Napoli, Italia: e non ci sarà altro che l’azzurro denso di quel panorama che Mertens s’è scelto, in uno spaccato che sembra tenerlo fuori dal tempo. Posillipo, Palazzo Donn’Anna, dove l’architettura e la storia si confondono e il paesaggio, osservandolo da un terrazzo spaziale, ti induce a perderti: Mertens è uno scugnizzo, catalogato come tale persino nel soprannome familiare – Ciro – che gli è stato attribuito da un bel po’, certo prima del rinnovo annunciato ufficialmente il 27 maggio dal (classico) tweet di De Laurentiis che però in quel caso segna la svolta, alza uno steccato, sa di barriera e persino di frontiera, tende ad evitare le insidie d’un mercato che qualcosa ha lasciato. «Dries sarà con noi fino al 2020, a meno che non voglia andare a giocare all’estero, dato che c’è una clausola che lui ha voluto e non ho potuto rifiutare».

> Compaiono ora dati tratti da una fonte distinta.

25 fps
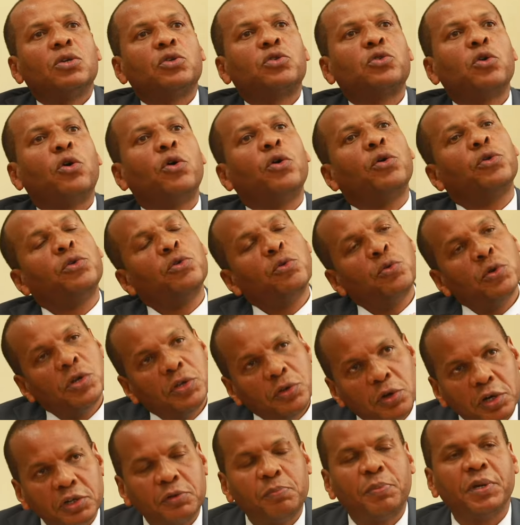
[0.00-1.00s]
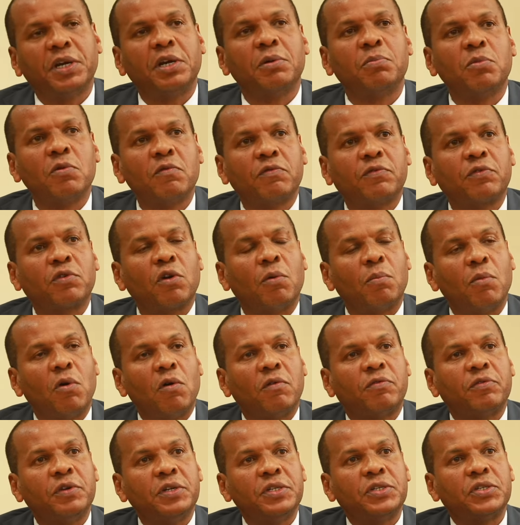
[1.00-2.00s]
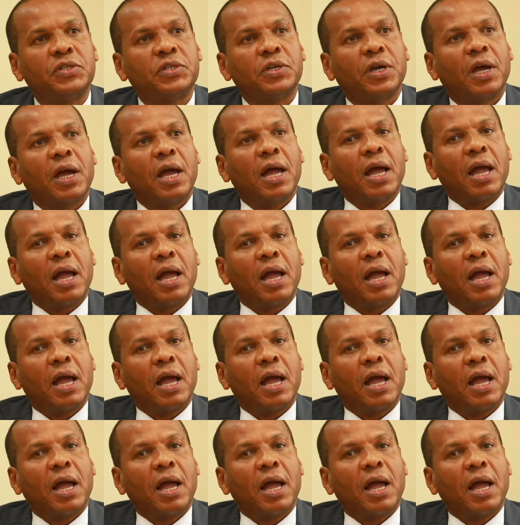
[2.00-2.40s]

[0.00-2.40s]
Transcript: So you will not be removed from office,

Il passato (Higuain docet) non torna, perché nell’accordo c’è quel veto (giuridicamente assoluto) di potersi lasciar sedurre da offerte sontuose da un’Italia che dovrà restare, per Mertens, un’esclusiva del Napoli: in quel triennale, da quattro milioni di euro, l’unica possibilità di liberarsi, però per andare in Europa, nel Mondo, ovunque ma non qui da noi, è concessa pagando ventidue milioni di euro, ovviamente cash, che De Laurentiis ha sistemato come barriera: «Nella vita bisogna imparare e dopo quell’errore solo un club straniero potrebbe strapparci Dries, che ovviamente spero resti sempre con noi».
Ma è una ipotesi – eventualmente quando il belga avrà trentuno anni – che resta lì, non necessariamente la volontà di staccarsi da una città che, cinguettando in quei giorni, Mertens ha definito «il mio presente, il mio futuro», la sua casa da cinque anni. Ma la storia continua.